Menjelang eksekusi JAM Pidum melaporkan, empat orang itu setelah pembahasan dengan unsur-unsur daerah ternyata dari hasil kajiannya seperti itu, tuturnya.

Keempat terpidana mati itu memiliki peran yang penting di kalangan sindikat sebagai pemasok penyedia, pengedar, pembuat dan pengekspor narkoba.

Ia mengingatkan Indonesia sekarang ini bukan lagi sebagai tempat transit melainkan sebagai lahan usaha atau kegiatan mereka menjalankan praktik kejahatannya.

Kejahatan narkoba sudah merambah ke daerah-daerah tidak hanya di kota besar, bahkan korbannya sekolah di kampus bahkan dosen, serta masuk ke lingkungan rumah tangga.

Eksekusi mati itu bukan tindakan yang menyenangkan, tapi tidak lain untuk menyelamatkan generasi.

Kendati demikian, Prasetyo mengucapkan turut berduka cita atas meninggalnya terpidana mati kepada keluarga dan negara asalnya.

"Jaksa hanya bertugas melaksanakan keputusan pengadilan, perintah undang-undang. Kami melaksanakan sebaik-baiknya," ucapnya.

Keempat terpidana mati itu, Seck Usmani (42), warga negara Nigeria. Tertangkap tangan dengan barang bukti 2,4 kilogram heroin pada 24 Oktober 2003. Dia telah melalui proses hukum yang cukup panjang.

PN Jaksel memvonis mati pada 21 Juli 2004, sempat mengajukan banding, namun PT Jakarta menguatkan putusan tingkat pertama, pada 5 Januari 2005 mengajukan kasasi ke MA ditolak, dirinya melakukan upaya hukum luar biasa Peninjauan Kembali sebanyak dua kali, namun ditolak. Selain itu, Usmani tidak pernah mengajukan grasi.

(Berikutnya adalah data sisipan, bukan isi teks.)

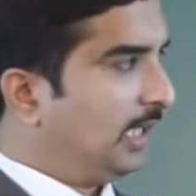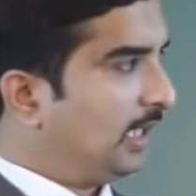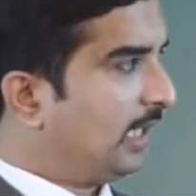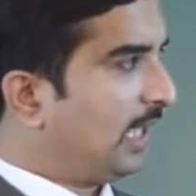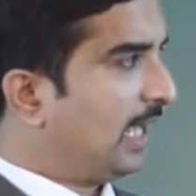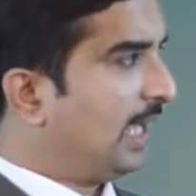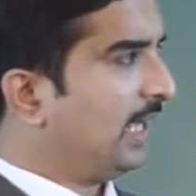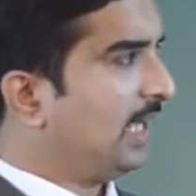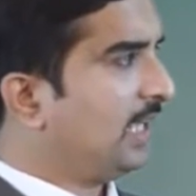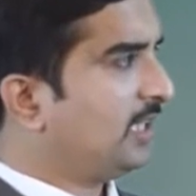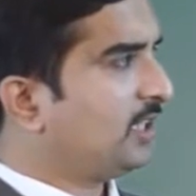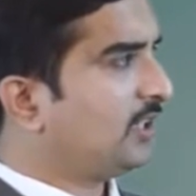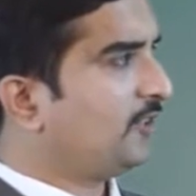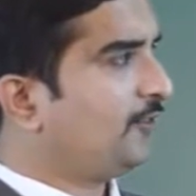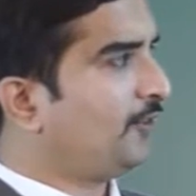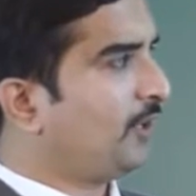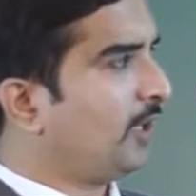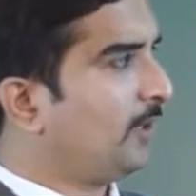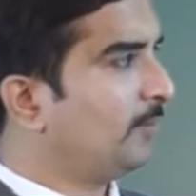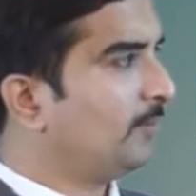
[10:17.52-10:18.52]
It arises
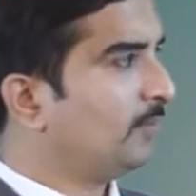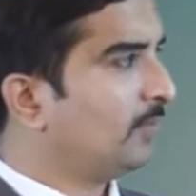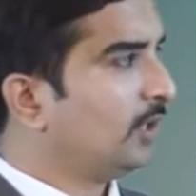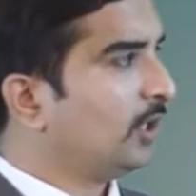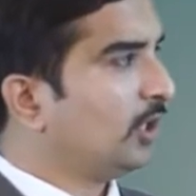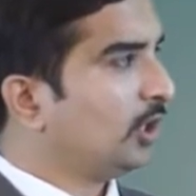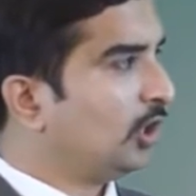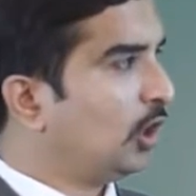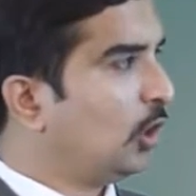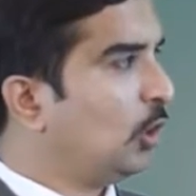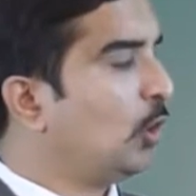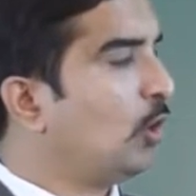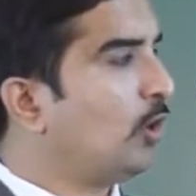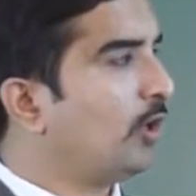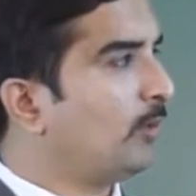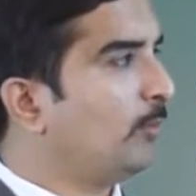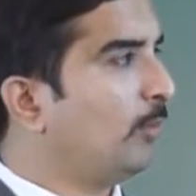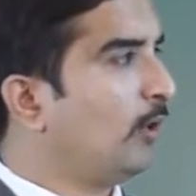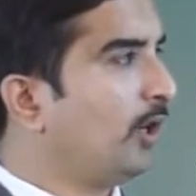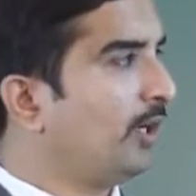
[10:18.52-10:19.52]
from the
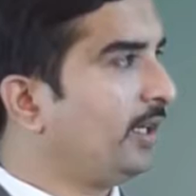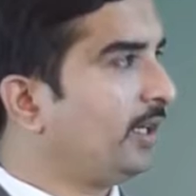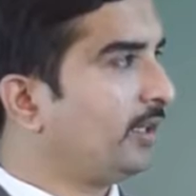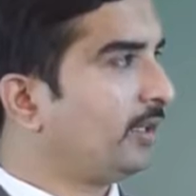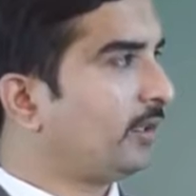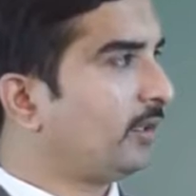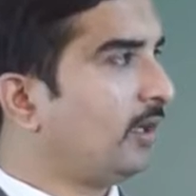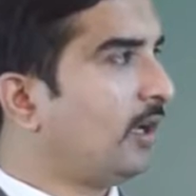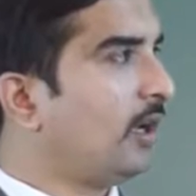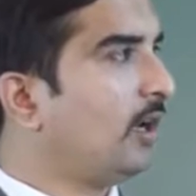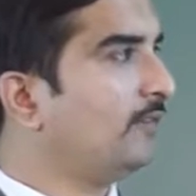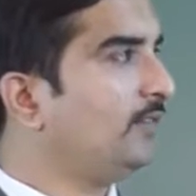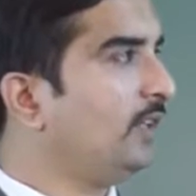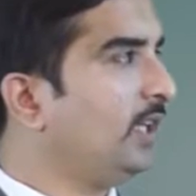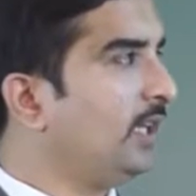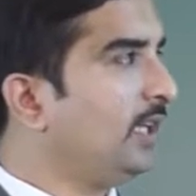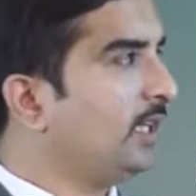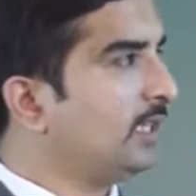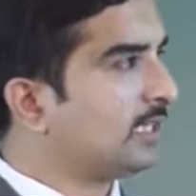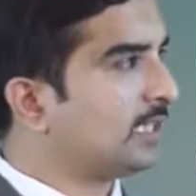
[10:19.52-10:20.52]
lower border of
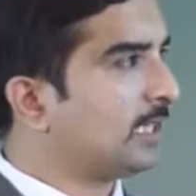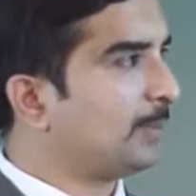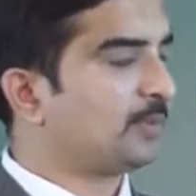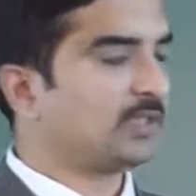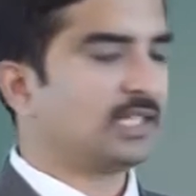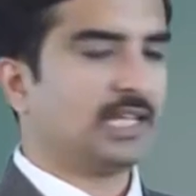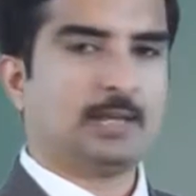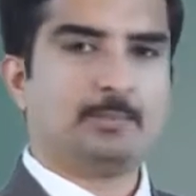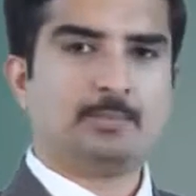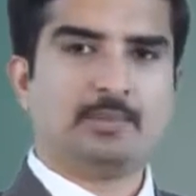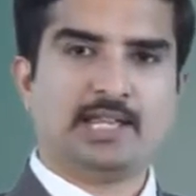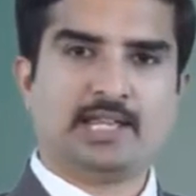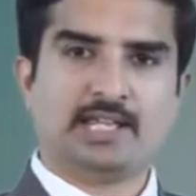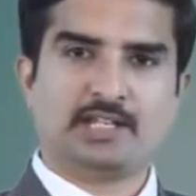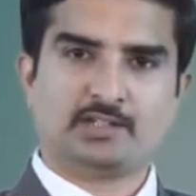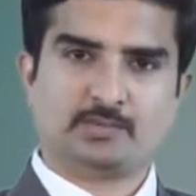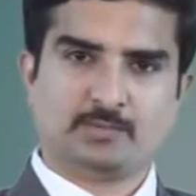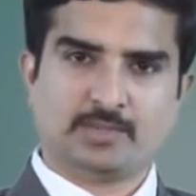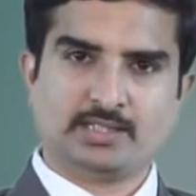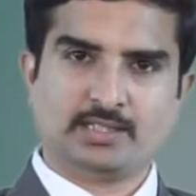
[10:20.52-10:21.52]
the
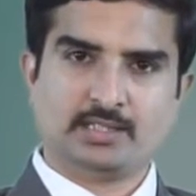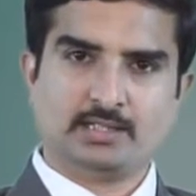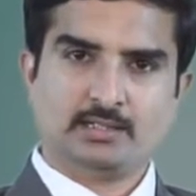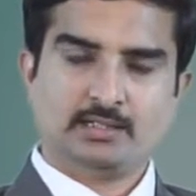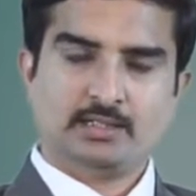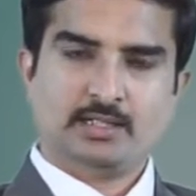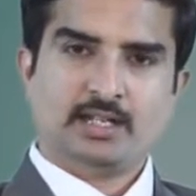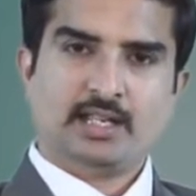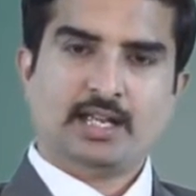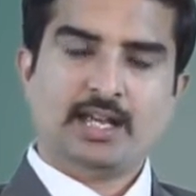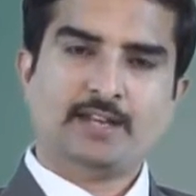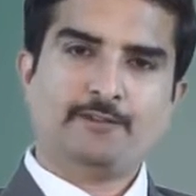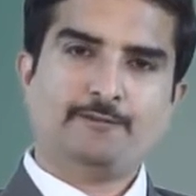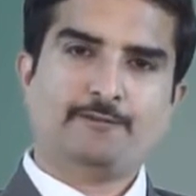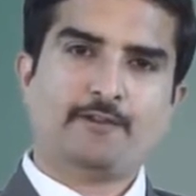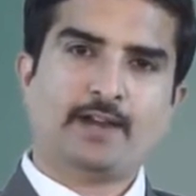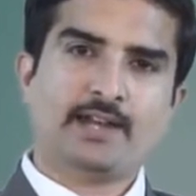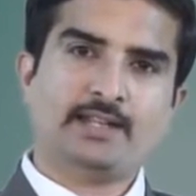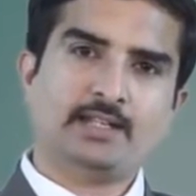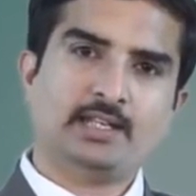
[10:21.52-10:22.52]
subscapularis muscle and
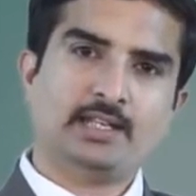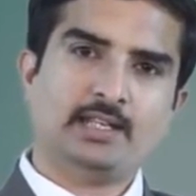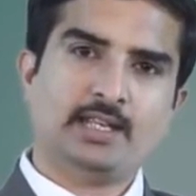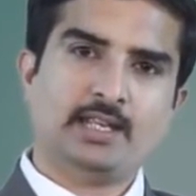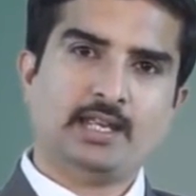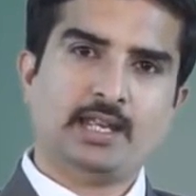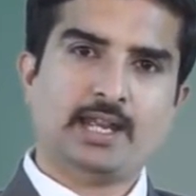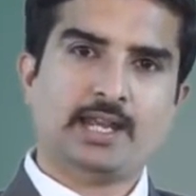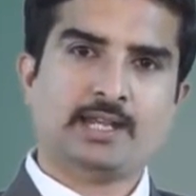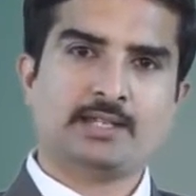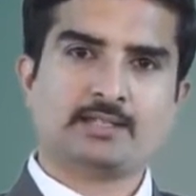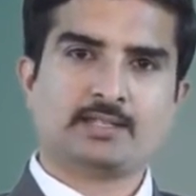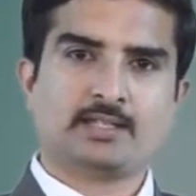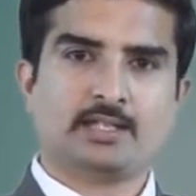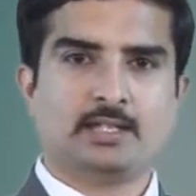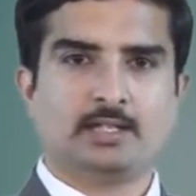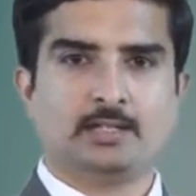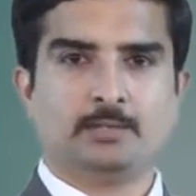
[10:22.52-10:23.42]
finally ends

Humprey Ejite alias Doctor (41), WN Nigeria tertangkap tangan di Depok, divonis mati di PN Jakpus pada 6 April 2004, kemudian 22 Juli 2004 mengajukan banding yang tetap ditolak oleh PT. Kasasi ke MA pada 4 November 2004, dua kali PK ke MA kembali ditolak.

Michael Titus (36), WN Nigeria, ditangkap di Villa Melati Mas BSD Tangerang dengan barang bukti 633 gram heroin, yang bersangkutan berperan sebagai distributor. PN Tangerang, Banten memvonis mati kemudian pada 12 Januari 2014 mengajukan banding dan ditolak. Ia mengajukan kasasi ke MA pada 16 Juli 2004, ditolak juga.

Dua kali dirinya mengajukan PK, 10 Oktober 2011 dan Juli 2016, namun tetap ditolak, kendati demikian dirinya tidak mengajukan grasi.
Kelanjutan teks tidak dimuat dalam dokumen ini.